_Activity_.
Copy all records exactly, excluding images.

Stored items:
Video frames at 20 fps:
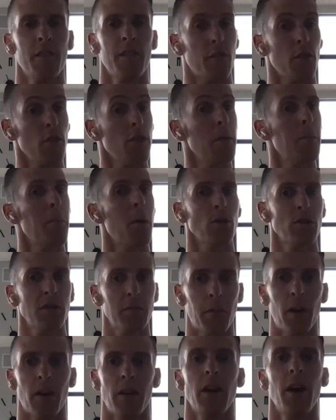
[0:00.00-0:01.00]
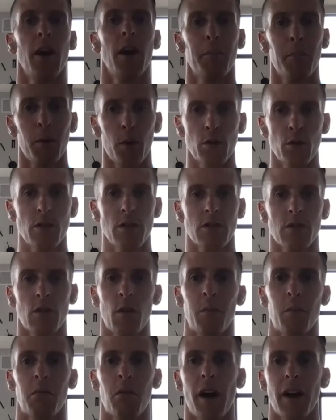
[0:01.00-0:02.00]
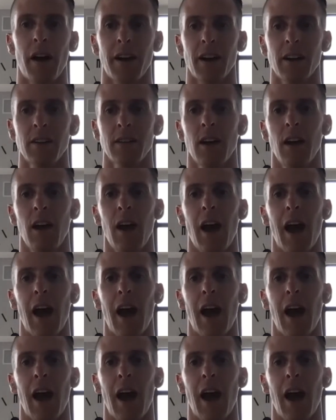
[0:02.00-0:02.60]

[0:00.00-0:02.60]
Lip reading: for the most part, purchase our product.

_Exercise response_.
Video frames at 20 fps:
[0:00.00-0:01.00]
[0:01.00-0:02.00]
[0:02.00-0:02.60]

[0:00.00-0:02.60]
Lip reading: for the most part, purchase our product.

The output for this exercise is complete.